Exercise instructions
What is needed is a word-for-word copy of the records below.

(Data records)

=== Begin Enclosure ===

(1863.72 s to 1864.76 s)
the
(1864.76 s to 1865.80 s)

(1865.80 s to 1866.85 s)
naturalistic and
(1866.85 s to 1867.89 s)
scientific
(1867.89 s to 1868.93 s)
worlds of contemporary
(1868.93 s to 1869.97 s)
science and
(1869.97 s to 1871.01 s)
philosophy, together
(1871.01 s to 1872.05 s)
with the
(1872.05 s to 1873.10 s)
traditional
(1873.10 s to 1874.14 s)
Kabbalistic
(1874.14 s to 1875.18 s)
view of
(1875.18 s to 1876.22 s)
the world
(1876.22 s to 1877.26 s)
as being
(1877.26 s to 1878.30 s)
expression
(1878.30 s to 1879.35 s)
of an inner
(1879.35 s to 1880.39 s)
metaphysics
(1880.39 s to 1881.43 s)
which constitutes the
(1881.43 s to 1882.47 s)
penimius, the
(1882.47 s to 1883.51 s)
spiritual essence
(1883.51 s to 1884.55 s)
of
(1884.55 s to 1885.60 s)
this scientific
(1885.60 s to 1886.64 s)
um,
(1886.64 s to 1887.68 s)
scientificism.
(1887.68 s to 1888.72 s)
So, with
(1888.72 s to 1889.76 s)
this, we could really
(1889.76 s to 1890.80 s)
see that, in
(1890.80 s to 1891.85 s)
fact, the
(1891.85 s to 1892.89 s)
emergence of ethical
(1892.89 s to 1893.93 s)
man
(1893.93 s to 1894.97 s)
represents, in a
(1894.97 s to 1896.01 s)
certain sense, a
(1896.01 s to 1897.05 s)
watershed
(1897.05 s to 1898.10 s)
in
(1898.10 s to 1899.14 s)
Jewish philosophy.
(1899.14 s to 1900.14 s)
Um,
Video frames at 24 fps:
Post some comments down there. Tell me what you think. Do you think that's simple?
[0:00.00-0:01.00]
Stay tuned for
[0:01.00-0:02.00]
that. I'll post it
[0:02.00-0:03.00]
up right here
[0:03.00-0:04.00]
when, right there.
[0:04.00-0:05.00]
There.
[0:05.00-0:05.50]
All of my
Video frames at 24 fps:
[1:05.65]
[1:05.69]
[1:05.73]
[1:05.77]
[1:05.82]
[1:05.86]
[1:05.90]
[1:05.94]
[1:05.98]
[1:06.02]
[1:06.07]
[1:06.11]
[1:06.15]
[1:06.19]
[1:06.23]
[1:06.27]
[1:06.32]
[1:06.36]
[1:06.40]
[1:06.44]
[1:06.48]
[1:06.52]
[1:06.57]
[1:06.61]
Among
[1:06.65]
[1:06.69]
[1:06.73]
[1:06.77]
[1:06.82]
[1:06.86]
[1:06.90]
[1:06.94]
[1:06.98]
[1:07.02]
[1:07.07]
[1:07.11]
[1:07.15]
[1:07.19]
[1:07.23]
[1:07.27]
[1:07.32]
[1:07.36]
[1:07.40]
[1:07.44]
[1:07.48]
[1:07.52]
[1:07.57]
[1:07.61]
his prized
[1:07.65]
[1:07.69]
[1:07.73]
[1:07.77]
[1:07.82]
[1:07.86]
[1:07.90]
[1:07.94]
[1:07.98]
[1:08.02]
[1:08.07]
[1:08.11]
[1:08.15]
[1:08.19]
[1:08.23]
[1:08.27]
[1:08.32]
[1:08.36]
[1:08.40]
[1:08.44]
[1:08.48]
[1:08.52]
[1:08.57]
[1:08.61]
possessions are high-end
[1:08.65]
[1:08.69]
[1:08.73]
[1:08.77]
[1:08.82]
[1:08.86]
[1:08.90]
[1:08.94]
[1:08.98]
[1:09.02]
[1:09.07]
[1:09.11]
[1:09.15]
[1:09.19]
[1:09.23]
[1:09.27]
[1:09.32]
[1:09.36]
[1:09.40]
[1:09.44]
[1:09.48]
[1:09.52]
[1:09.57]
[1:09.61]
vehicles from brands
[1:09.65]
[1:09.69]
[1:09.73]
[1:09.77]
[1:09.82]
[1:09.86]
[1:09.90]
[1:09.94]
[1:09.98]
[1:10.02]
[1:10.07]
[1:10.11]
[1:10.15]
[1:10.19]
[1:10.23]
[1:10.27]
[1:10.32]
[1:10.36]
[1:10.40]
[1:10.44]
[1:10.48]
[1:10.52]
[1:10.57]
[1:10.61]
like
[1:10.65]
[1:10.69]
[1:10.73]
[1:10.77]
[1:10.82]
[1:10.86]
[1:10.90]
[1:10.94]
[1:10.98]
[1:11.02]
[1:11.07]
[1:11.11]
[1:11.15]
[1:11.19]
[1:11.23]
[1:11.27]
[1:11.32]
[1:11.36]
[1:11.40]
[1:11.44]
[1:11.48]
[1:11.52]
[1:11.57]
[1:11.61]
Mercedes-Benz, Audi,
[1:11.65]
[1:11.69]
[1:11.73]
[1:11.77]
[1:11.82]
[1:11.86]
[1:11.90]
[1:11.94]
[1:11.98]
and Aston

=== End Enclosure ===

Solution to this exercise
(1863.72 s to 1864.76 s)
the
(1864.76 s to 1865.80 s)

(1865.80 s to 1866.85 s)
naturalistic and
(1866.85 s to 1867.89 s)
scientific
(1867.89 s to 1868.93 s)
worlds of contemporary
(1868.93 s to 1869.97 s)
science and
(1869.97 s to 1871.01 s)
philosophy, together
(1871.01 s to 1872.05 s)
with the
(1872.05 s to 1873.10 s)
traditional
(1873.10 s to 1874.14 s)
Kabbalistic
(1874.14 s to 1875.18 s)
view of
(1875.18 s to 1876.22 s)
the world
(1876.22 s to 1877.26 s)
as being
(1877.26 s to 1878.30 s)
expression
(1878.30 s to 1879.35 s)
of an inner
(1879.35 s to 1880.39 s)
metaphysics
(1880.39 s to 1881.43 s)
which constitutes the
(1881.43 s to 1882.47 s)
penimius, the
(1882.47 s to 1883.51 s)
spiritual essence
(1883.51 s to 1884.55 s)
of
(1884.55 s to 1885.60 s)
this scientific
(1885.60 s to 1886.64 s)
um,
(1886.64 s to 1887.68 s)
scientificism.
(1887.68 s to 1888.72 s)
So, with
(1888.72 s to 1889.76 s)
this, we could really
(1889.76 s to 1890.80 s)
see that, in
(1890.80 s to 1891.85 s)
fact, the
(1891.85 s to 1892.89 s)
emergence of ethical
(1892.89 s to 1893.93 s)
man
(1893.93 s to 1894.97 s)
represents, in a
(1894.97 s to 1896.01 s)
certain sense, a
(1896.01 s to 1897.05 s)
watershed
(1897.05 s to 1898.10 s)
in
(1898.10 s to 1899.14 s)
Jewish philosophy.
(1899.14 s to 1900.14 s)
Um,
Video frames at 24 fps:
Post some comments down there. Tell me what you think. Do you think that's simple?
[0:00.00-0:01.00]
Stay tuned for
[0:01.00-0:02.00]
that. I'll post it
[0:02.00-0:03.00]
up right here
[0:03.00-0:04.00]
when, right there.
[0:04.00-0:05.00]
There.
[0:05.00-0:05.50]
All of my
Video frames at 24 fps:
[1:05.65]
[1:05.69]
[1:05.73]
[1:05.77]
[1:05.82]
[1:05.86]
[1:05.90]
[1:05.94]
[1:05.98]
[1:06.02]
[1:06.07]
[1:06.11]
[1:06.15]
[1:06.19]
[1:06.23]
[1:06.27]
[1:06.32]
[1:06.36]
[1:06.40]
[1:06.44]
[1:06.48]
[1:06.52]
[1:06.57]
[1:06.61]
Among
[1:06.65]
[1:06.69]
[1:06.73]
[1:06.77]
[1:06.82]
[1:06.86]
[1:06.90]
[1:06.94]
[1:06.98]
[1:07.02]
[1:07.07]
[1:07.11]
[1:07.15]
[1:07.19]
[1:07.23]
[1:07.27]
[1:07.32]
[1:07.36]
[1:07.40]
[1:07.44]
[1:07.48]
[1:07.52]
[1:07.57]
[1:07.61]
his prized
[1:07.65]
[1:07.69]
[1:07.73]
[1:07.77]
[1:07.82]
[1:07.86]
[1:07.90]
[1:07.94]
[1:07.98]
[1:08.02]
[1:08.07]
[1:08.11]
[1:08.15]
[1:08.19]
[1:08.23]
[1:08.27]
[1:08.32]
[1:08.36]
[1:08.40]
[1:08.44]
[1:08.48]
[1:08.52]
[1:08.57]
[1:08.61]
possessions are high-end
[1:08.65]
[1:08.69]
[1:08.73]
[1:08.77]
[1:08.82]
[1:08.86]
[1:08.90]
[1:08.94]
[1:08.98]
[1:09.02]
[1:09.07]
[1:09.11]
[1:09.15]
[1:09.19]
[1:09.23]
[1:09.27]
[1:09.32]
[1:09.36]
[1:09.40]
[1:09.44]
[1:09.48]
[1:09.52]
[1:09.57]
[1:09.61]
vehicles from brands
[1:09.65]
[1:09.69]
[1:09.73]
[1:09.77]
[1:09.82]
[1:09.86]
[1:09.90]
[1:09.94]
[1:09.98]
[1:10.02]
[1:10.07]
[1:10.11]
[1:10.15]
[1:10.19]
[1:10.23]
[1:10.27]
[1:10.32]
[1:10.36]
[1:10.40]
[1:10.44]
[1:10.48]
[1:10.52]
[1:10.57]
[1:10.61]
like
[1:10.65]
[1:10.69]
[1:10.73]
[1:10.77]
[1:10.82]
[1:10.86]
[1:10.90]
[1:10.94]
[1:10.98]
[1:11.02]
[1:11.07]
[1:11.11]
[1:11.15]
[1:11.19]
[1:11.23]
[1:11.27]
[1:11.32]
[1:11.36]
[1:11.40]
[1:11.44]
[1:11.48]
[1:11.52]
[1:11.57]
[1:11.61]
Mercedes-Benz, Audi,
[1:11.65]
[1:11.69]
[1:11.73]
[1:11.77]
[1:11.82]
[1:11.86]
[1:11.90]
[1:11.94]
[1:11.98]
and Aston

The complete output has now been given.